Managing the Trade

There is nothing super bullish or bearish that jumps out at me it has just been about managing your trades. January Crude got within 50 cents of $100 but failed to clear that hurdle today. As of this post Crude is lower by .65% trading just above $98/barrel. Bulls remain in control but after a near $25 ascent one would think some sort of correction will happen eventually. We would wait for signs of an interim top as trying to pick a top in recent weeks has been fruitless for our clients. Heating oil held up well today with the biggest loser being RBOB trading off nearly 3%. We see the consumer being pinched and RBOB to be the weakest link. Natural gas continued its slide falling almost 4% to new contract lows. We see no end in sight and as we said last week do not rule out $3.25.
Stocks appear to be heading for a losing day to start the week giving up 0.50-1%. The 20 day MA supported today but on a breach of that level expect increased selling. Some clients hold ES puts and are currently under water. A trade closer to 1185 should get these positions in the green. Gold and silver will finish lower today about in the middle of today’s trading range . The recent highs appear to be acting as resistance and seem to be capping additionally upside. We’ve been calling for a $50 break in gold and $2 break in silver…is this week the week the market will deliver? The dollar was higher today for the first time in three sessions with all crosses lower. We expect further downside thinking the Pound and Yen are the best bearish plays from these levels.

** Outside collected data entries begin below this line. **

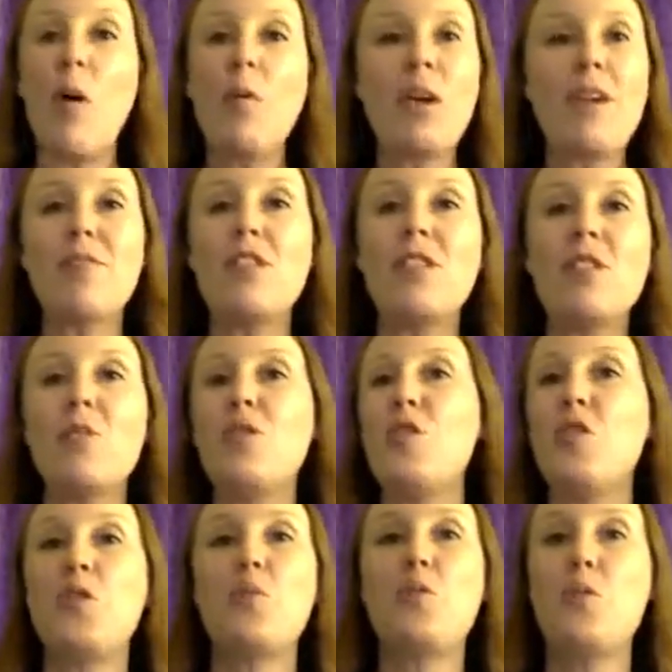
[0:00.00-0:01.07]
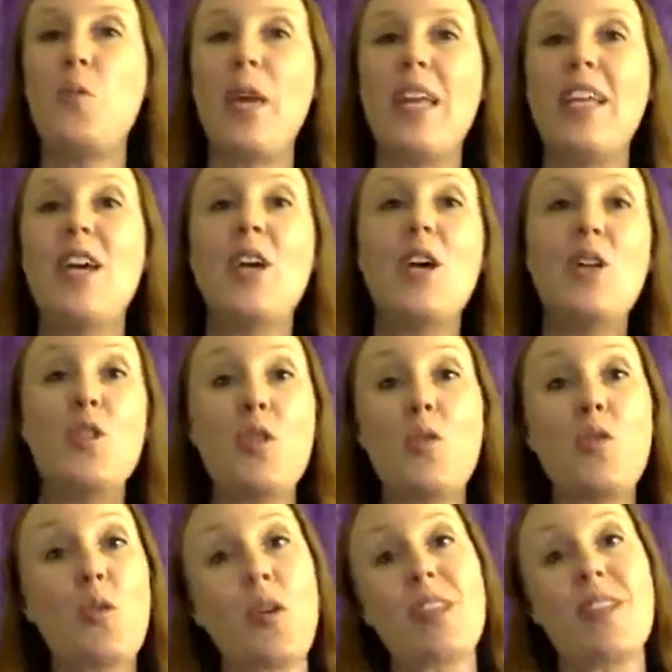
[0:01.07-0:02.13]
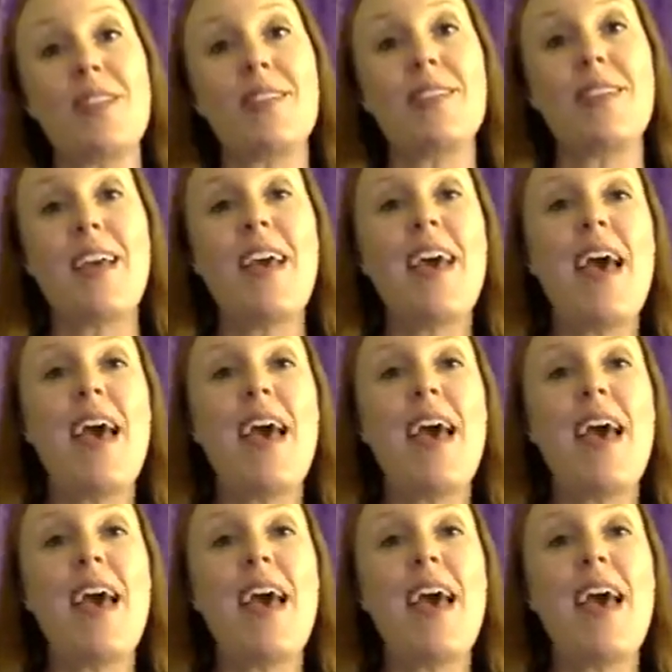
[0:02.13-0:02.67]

All we have to do is choose between 2 choices.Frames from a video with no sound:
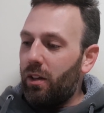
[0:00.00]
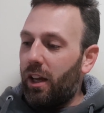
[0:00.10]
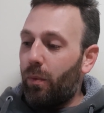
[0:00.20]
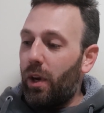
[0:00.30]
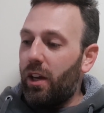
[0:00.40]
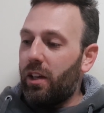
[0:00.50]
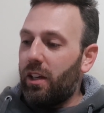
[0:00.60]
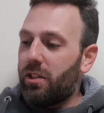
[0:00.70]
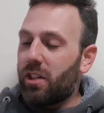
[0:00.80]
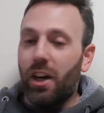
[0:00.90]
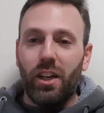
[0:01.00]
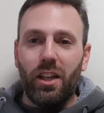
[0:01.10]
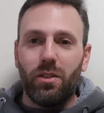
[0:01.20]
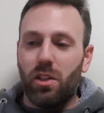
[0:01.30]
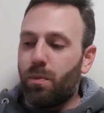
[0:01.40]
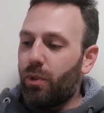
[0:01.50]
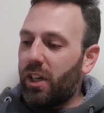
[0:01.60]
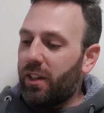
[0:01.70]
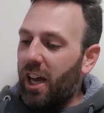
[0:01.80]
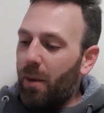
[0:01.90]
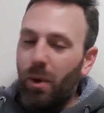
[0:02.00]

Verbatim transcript: like we're starting into spring now,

Sugar gave up just over 1% breaking a trend lien that has supported for the last six months. Trail stops lower if short as we may see momentum traders add to the bearish sentiment. We would not initiate new positions though as we are oversold on the daily chart. OJ prices appear to be headed south closing down five out of the last six sessions…trade accordingly. Treasuries remain range bound and the inverse relationship to equities should persists. As we’ve said we like playing the short end of the curve with bearish plays in 2013 Euro-dollars. Soybeans were slightly higher but further upside should be rejected by the 9 day MA. Corn and wheat continue to be sales as we feel risk/reward corn has the most downside potential. We would still be waiting for a lower long entry in live cattle as we think the path of least resistance remains down. Lean hogs are back above their 9 day MA having advanced almost 3% in as many sessions. We like scaling into February hogs longs thinking we’ve started the next up leg.
Risk disclosure: The risk of loss in trading commodity futures and options can be substantial. Past performance is no guarantee of future trading results.